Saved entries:
%%

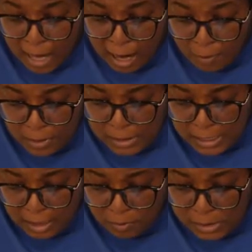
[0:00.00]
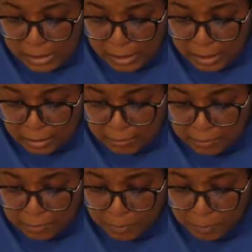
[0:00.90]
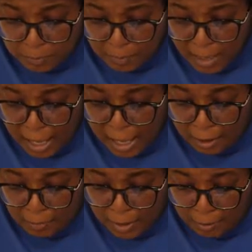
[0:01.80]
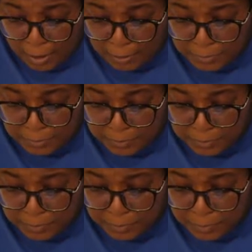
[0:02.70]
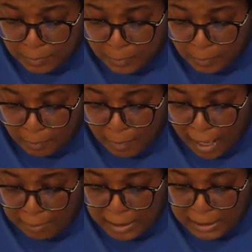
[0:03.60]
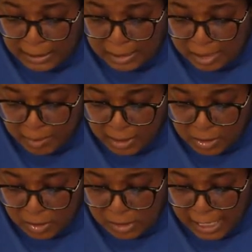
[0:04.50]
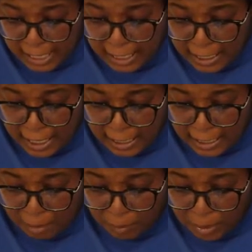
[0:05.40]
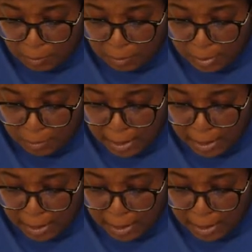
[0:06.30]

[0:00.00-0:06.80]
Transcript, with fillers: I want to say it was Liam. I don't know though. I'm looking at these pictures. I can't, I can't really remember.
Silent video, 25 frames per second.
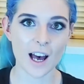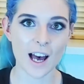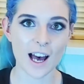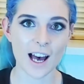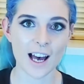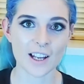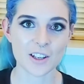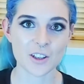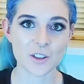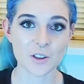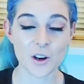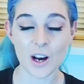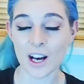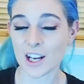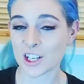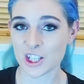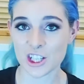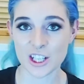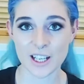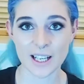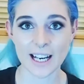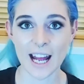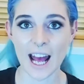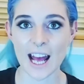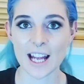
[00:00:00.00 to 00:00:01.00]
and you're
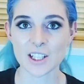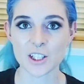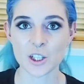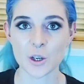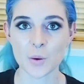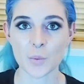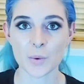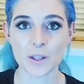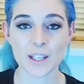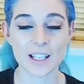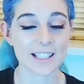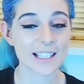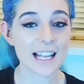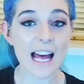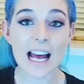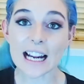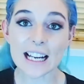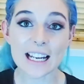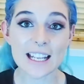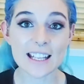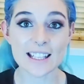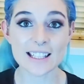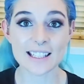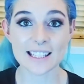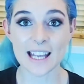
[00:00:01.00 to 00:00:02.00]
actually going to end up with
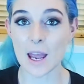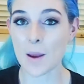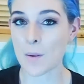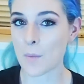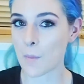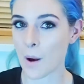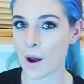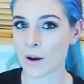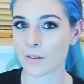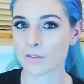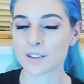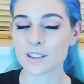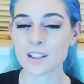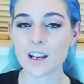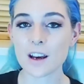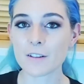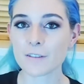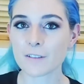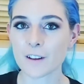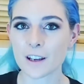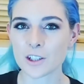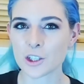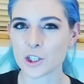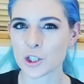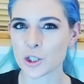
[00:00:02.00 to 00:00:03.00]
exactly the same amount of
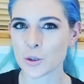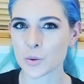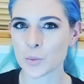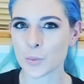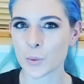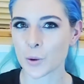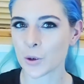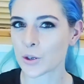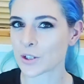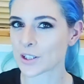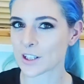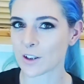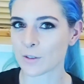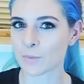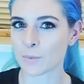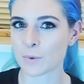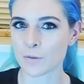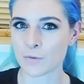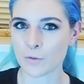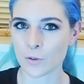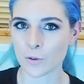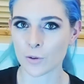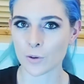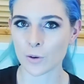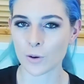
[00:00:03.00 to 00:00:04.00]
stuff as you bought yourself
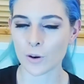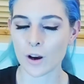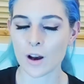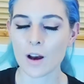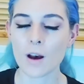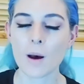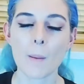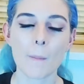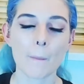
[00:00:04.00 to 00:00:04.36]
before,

%%

What you should do: The answer must reproduce every line of the records above exactly, with all pictures left out.

Answer section:
[0:00.00]
[0:00.90]
[0:01.80]
[0:02.70]
[0:03.60]
[0:04.50]
[0:05.40]
[0:06.30]

[0:00.00-0:06.80]
Transcript, with fillers: I want to say it was Liam. I don't know though. I'm looking at these pictures. I can't, I can't really remember.
Silent video, 25 frames per second.
[00:00:00.00 to 00:00:01.00]
and you're
[00:00:01.00 to 00:00:02.00]
actually going to end up with
[00:00:02.00 to 00:00:03.00]
exactly the same amount of
[00:00:03.00 to 00:00:04.00]
stuff as you bought yourself
[00:00:04.00 to 00:00:04.36]
before,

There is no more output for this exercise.